Problem details ▸
Your response is a verbatim copy of the listing, stripped of its images.
━━━━━━━━━━━━━━━━━━━━
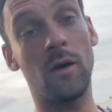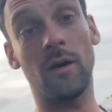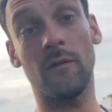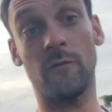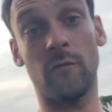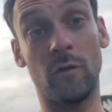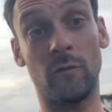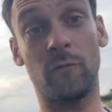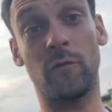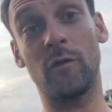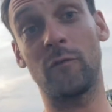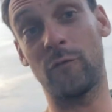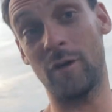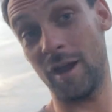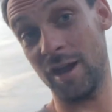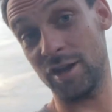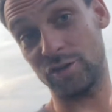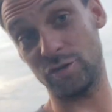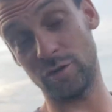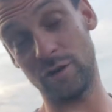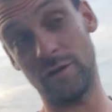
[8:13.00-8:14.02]
for
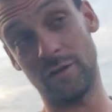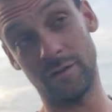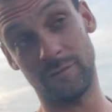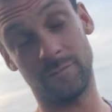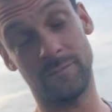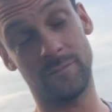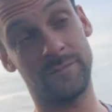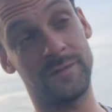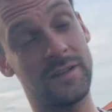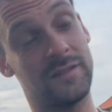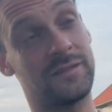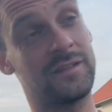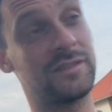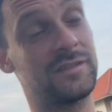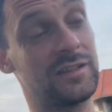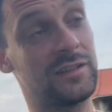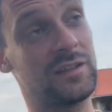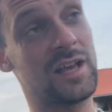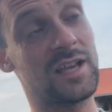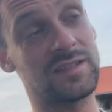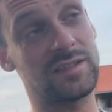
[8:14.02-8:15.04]
actually
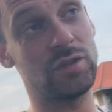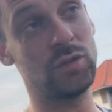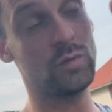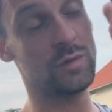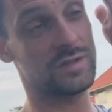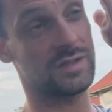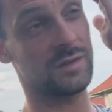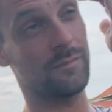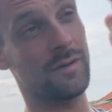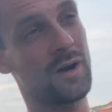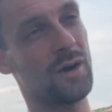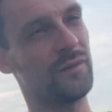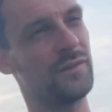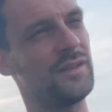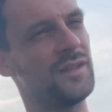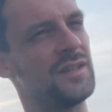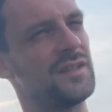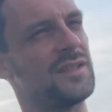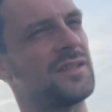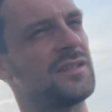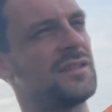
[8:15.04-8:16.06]
the last news about
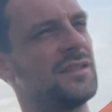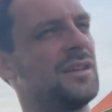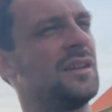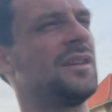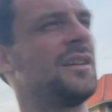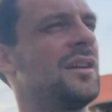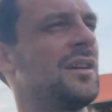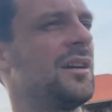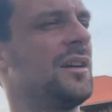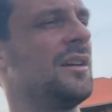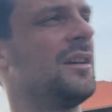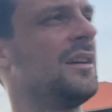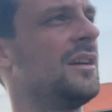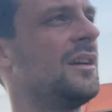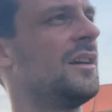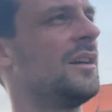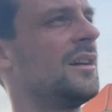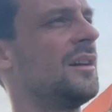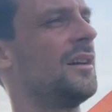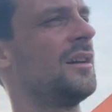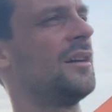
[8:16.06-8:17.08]
this
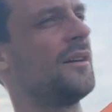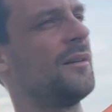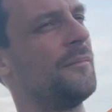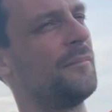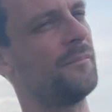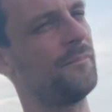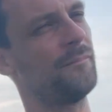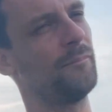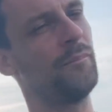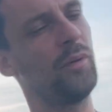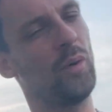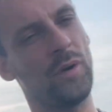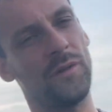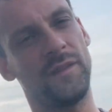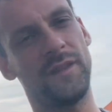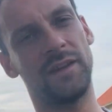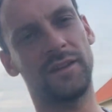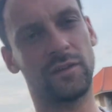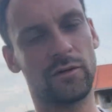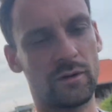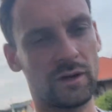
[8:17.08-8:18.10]
bot
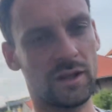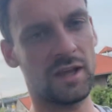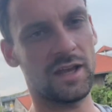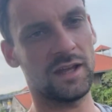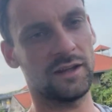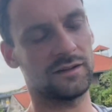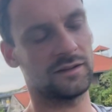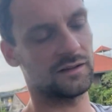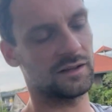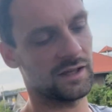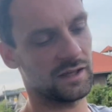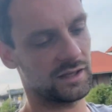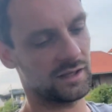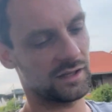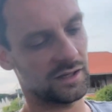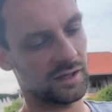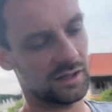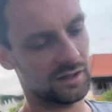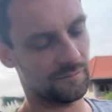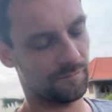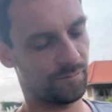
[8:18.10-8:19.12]
that create like
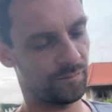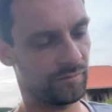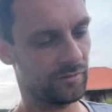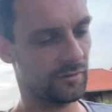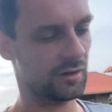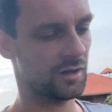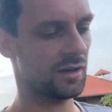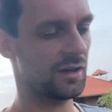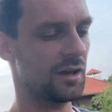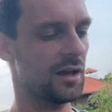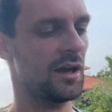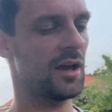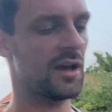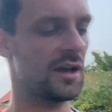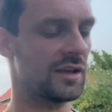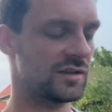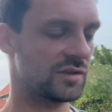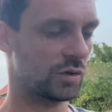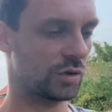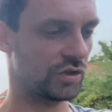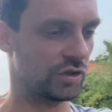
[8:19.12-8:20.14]
a
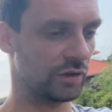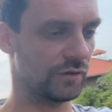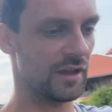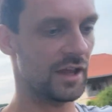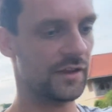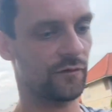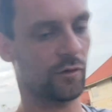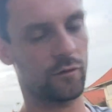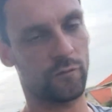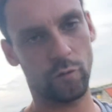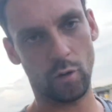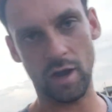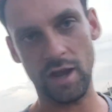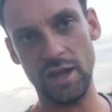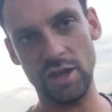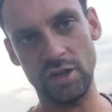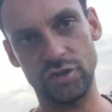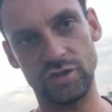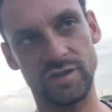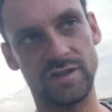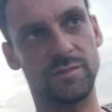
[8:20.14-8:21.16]
social network for
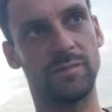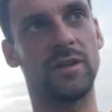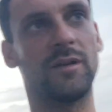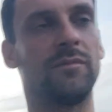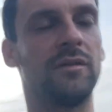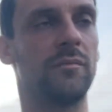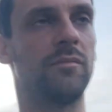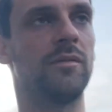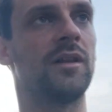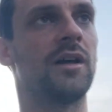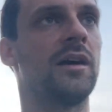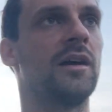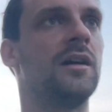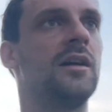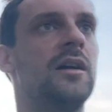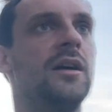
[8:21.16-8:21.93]
agents, blah blah blah.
━━━━━━━━━━━━━━━━━━━━
Completed exercise ▸
[8:13.00-8:14.02]
for
[8:14.02-8:15.04]
actually
[8:15.04-8:16.06]
the last news about
[8:16.06-8:17.08]
this
[8:17.08-8:18.10]
bot
[8:18.10-8:19.12]
that create like
[8:19.12-8:20.14]
a
[8:20.14-8:21.16]
social network for
[8:21.16-8:21.93]
agents, blah blah blah.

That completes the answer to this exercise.